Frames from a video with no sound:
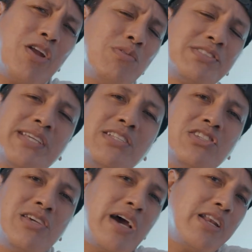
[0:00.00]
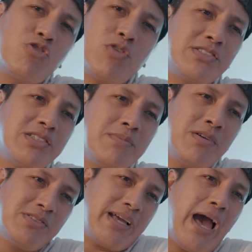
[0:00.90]
it was sketchy, I didn't trust him.
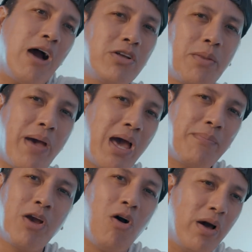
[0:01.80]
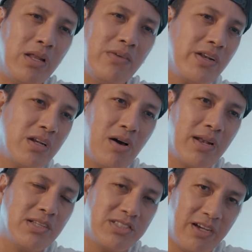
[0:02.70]
I was like, how could the pad be all uneven and all
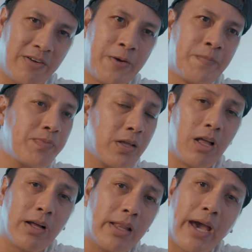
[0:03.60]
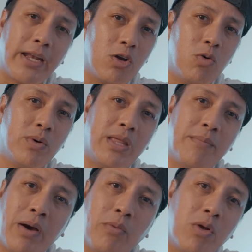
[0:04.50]
that stuff? Luckily I didn't go with
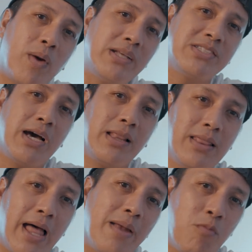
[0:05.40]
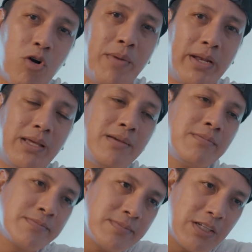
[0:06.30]
them, I would have wasted a lot more money.
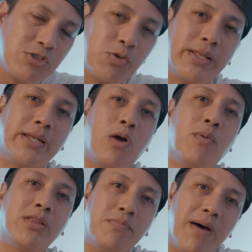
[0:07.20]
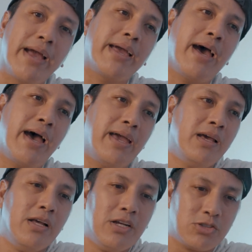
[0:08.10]
So then I went to my guy.
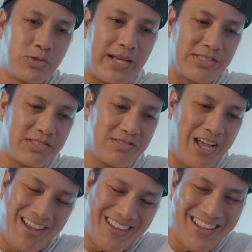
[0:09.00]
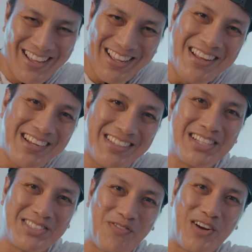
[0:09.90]
So that's
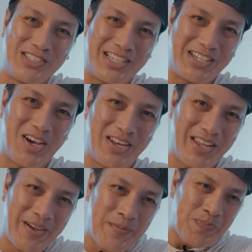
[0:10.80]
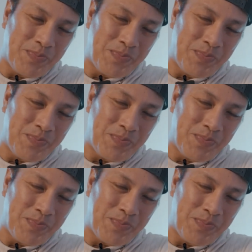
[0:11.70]
that's the first thing done, yeah?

* * * *

**WHAT YOU NEED TO DO**
Could you give all of the data again exactly as written, omitting any pictures?

**REPLY TO THE TASK**
Frames from a video with no sound:
[0:00.00]
[0:00.90]
it was sketchy, I didn't trust him.
[0:01.80]
[0:02.70]
I was like, how could the pad be all uneven and all
[0:03.60]
[0:04.50]
that stuff? Luckily I didn't go with
[0:05.40]
[0:06.30]
them, I would have wasted a lot more money.
[0:07.20]
[0:08.10]
So then I went to my guy.
[0:09.00]
[0:09.90]
So that's
[0:10.80]
[0:11.70]
that's the first thing done, yeah?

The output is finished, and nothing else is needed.